Art Gimbel's Favorite FestivalsArticle by: Chip Conley|@ChipConley
Mon March 11, 2013 | 00:00 AM
As mentioned in my prior blog posts, I’ve really enjoyed getting to know Art Gimbel as we’re both San Franciscans who love to travel to festivals around the world. Art’s quite an accomplished photographer and videographer and he’s shared with me (and I share with you) some of the visual bounty he’s collected on his journeys. And, I’m happy that he’ll be a frequent guest blogger at Fest300.
Art traveled to Matho Gompa in northern India’s Ladakh region in the winter by motorcycle, on an extremely colorful and stratified 14,000 foot ridge where a 15th century monastery used to be. He’d read in Lonely Planet about a Matho Nagrang festival where “blindfolded monk-oracles perform acrobatics, engage in ritual acts of self-mutilation and make predictions for the coming year.” As you can see from his photos (none of which is specifically of the oracles as cameras were not allowed), this is quite an intriguing, remote, and mystical place…
To show how much variety there is in festivals, Art left Ladakh and went straight to the artistic, rambunctious, and photogenic experience of the Holi festival soon after this
Stars of the White Nights
Art really enjoyed the White Night festival in St. Petersburg in mid-summer. I can understand why as I traveled to what used to be called Leningrad in July 1981 and was amazed by the buzz of this majestic city where nightfall occurs around midnight. Art says White Nights shows just how a big city can be transformed by cultural events happening throughout a metropolis. In this case, the festival truly celebrates how a place can turn from dark to light, literally and figuratively.
Dia de los Muertos
I’ve had the good fortune of celebrating Dia de los Muertos in Oaxaca, Mexico. But, Art’s images show just how close to home a vibrant and exotic festival can be. The shots you see here are from a Dia de los Muertos festival in San Francisco’s Mission District and Art has had similar experiences in Los Angeles. So, you don’t have to fly far to experience an indigenous festival. You can see a celebration of life like Diwali, the Festival of Lights that occurs throughout India, in some Indian-American neighborhoods in many U.S. metropolitan regions.

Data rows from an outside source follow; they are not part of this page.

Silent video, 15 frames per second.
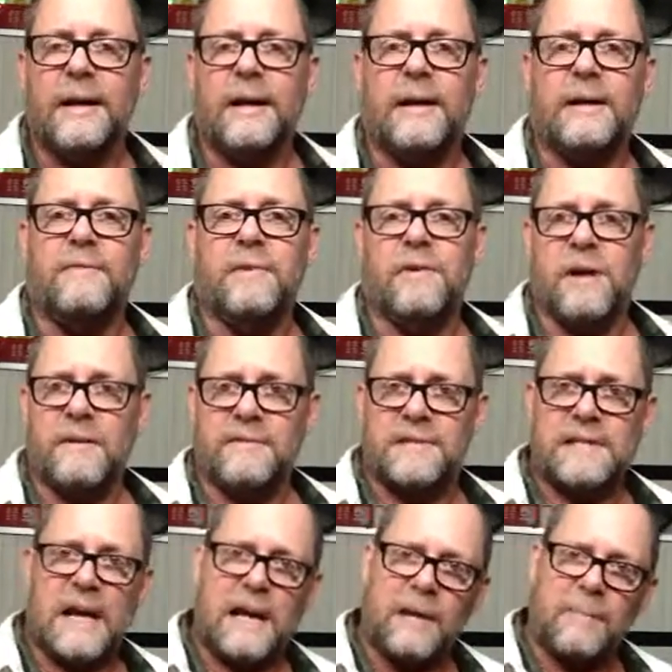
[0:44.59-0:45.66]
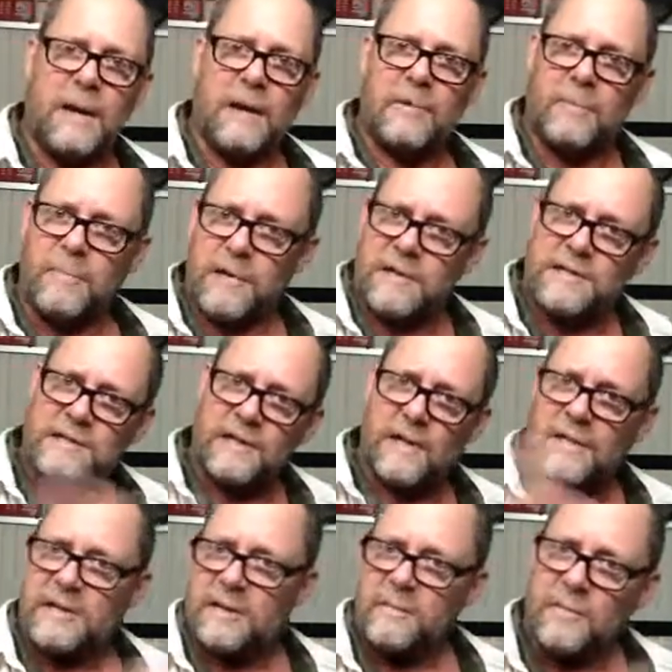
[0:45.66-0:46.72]
And if you could have a standing bag with bungees
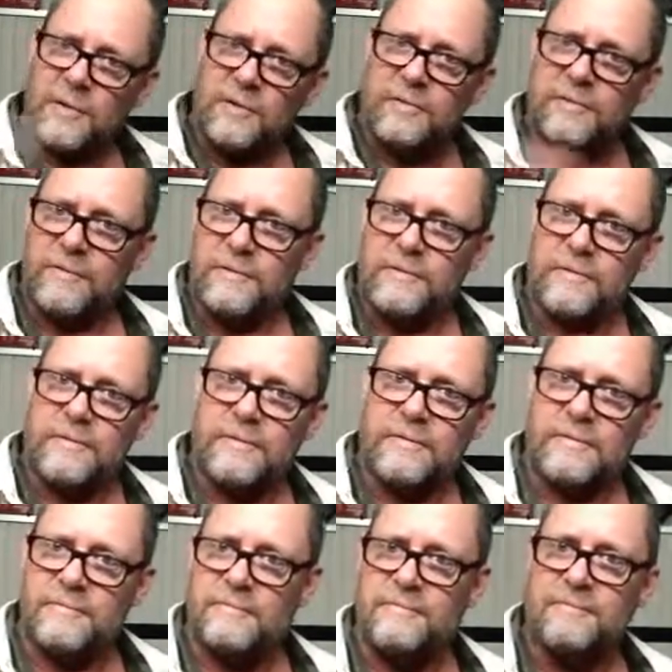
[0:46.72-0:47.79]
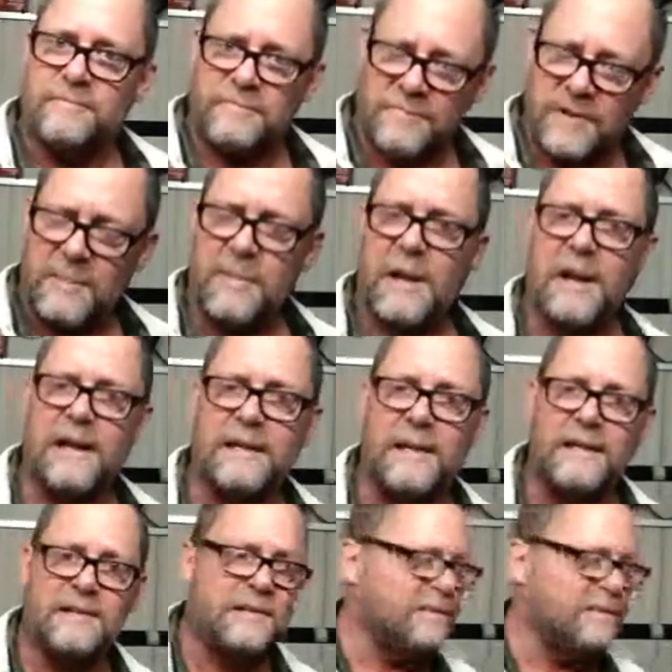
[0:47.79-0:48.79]
on it that move, you might like that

Like Art, I love Burning Man and am lucky enough to be on the Board of the Burning Man Project. He’s got a fascinating video of desert surfing that you ought to watch. Gives you just one more flavor of this celebrated festival that synthesizes art and life and begs for one’s participation.
Bring Your Own Big Wheel
Finally, it is true that sometimes your favorite festival may be in your own backyard. I live in Potrero Hill in San Francisco that boasts the world’s most curvacious and steepest street. No, it’s not Lombard Street, but instead Vermont Street where, on Easter Sunday, about a thousand people show up with their kid’s Big Wheel trikes and a BYOBW (Bring Your Own Big Wheel) Festival ensues with silly craziness being the order of the day.